Appendix A — Python

Python is a popular and beginner-friendly programming language known for its simplicity and readability. It’s widely used in web development, data science, automation, artificial intelligence, and more. Whether you’re analyzing data, building a website, or creating software, Python is a powerful and versatile tool to learn.

A.1 Colab

During this course we are going to use Google Colab which is a hosted Jupyter notebook service that requires no setup to use and provides free access to computing resources, including GPUs and TPUs. That is, Colab runs in your browser and you do not have to install anything on your computer. With a Jupyter notebook you can weave you code together with text.

To be familiar with Colab do the following:

  1. If you do not have a Google account create one. Note if you have a gMail then you already have a Google account.
  2. Open and do this tutorial.

A.2 Laptop setup

If you prefer to have Python installed on your laptop, then do the following:

  1. Go to the official Python website: https://www.python.org/downloads
  2. Click the download button for your operating system (Windows, macOS, or Linux).
  3. Run the installer.
  4. Important: Make sure to check the box that says “Add Python to PATH” during installation.
  5. Follow the prompts to complete the installation.

To verify the installation, open a terminal or command prompt and type:

python --version

To install an IDE for working with your code, you may install Visual Studio Code (VSCode):

  1. Go to the VSCode website: https://code.visualstudio.com

  2. Download and install the version for your operating system.

  3. Open VSCode after installation.

  4. Install the Python extension in VSCode:

    • Go to the Extensions tab (or press Ctrl+Shift+X)
    • Search for “Python” and install the one published by Microsoft

You’re now ready to start coding in Python!

A.3 Learning Python

If you are new to Python you may have a look at some DataCamp Courses. First you HAVE TO SIGNUP using this link. Afterwards have a look at these courses:

  1. Introduction to Python - Learn the basics of Python programming, including variables, data types, and control flow.
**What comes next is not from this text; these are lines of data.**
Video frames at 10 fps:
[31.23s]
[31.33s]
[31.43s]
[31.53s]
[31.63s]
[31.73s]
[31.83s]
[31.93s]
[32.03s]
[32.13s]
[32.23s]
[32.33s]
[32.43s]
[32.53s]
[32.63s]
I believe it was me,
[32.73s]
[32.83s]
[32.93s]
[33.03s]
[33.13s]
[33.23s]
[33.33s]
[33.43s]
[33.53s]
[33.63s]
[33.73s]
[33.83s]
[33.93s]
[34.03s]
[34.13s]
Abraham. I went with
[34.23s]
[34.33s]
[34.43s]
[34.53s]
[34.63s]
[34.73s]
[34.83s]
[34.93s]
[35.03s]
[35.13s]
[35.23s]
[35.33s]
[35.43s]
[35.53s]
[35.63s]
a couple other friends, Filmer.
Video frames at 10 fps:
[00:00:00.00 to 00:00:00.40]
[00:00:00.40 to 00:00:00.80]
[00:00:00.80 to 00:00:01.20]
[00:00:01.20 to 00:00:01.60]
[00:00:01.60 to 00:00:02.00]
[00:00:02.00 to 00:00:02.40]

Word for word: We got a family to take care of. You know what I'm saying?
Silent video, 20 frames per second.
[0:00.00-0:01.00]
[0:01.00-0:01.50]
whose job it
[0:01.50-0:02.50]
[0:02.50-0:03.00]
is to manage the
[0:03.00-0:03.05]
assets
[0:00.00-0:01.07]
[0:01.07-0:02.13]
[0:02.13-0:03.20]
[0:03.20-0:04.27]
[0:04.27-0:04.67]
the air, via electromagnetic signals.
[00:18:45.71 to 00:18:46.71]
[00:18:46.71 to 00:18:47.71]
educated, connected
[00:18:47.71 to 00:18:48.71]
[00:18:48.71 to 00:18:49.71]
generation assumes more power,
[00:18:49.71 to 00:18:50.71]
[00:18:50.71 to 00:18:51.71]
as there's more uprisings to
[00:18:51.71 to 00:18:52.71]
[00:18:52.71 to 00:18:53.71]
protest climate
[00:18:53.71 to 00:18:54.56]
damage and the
  2. Intermediate Python - Build on your basic knowledge with functions, loops, and working with Python libraries.

  3. Data Manipulation with pandas - pandas is the world’s most popular Python library, used for everything from data manipulation to data analysis.

A.4 Coding/naming convention

The main reason for using a consistent set of coding conventions is to standardize the structure and coding style of an application so that you and others can easily read and understand the code. Good coding conventions result in precise, readable, and unambiguous source code that is consistent with other language conventions and as intuitive as possible.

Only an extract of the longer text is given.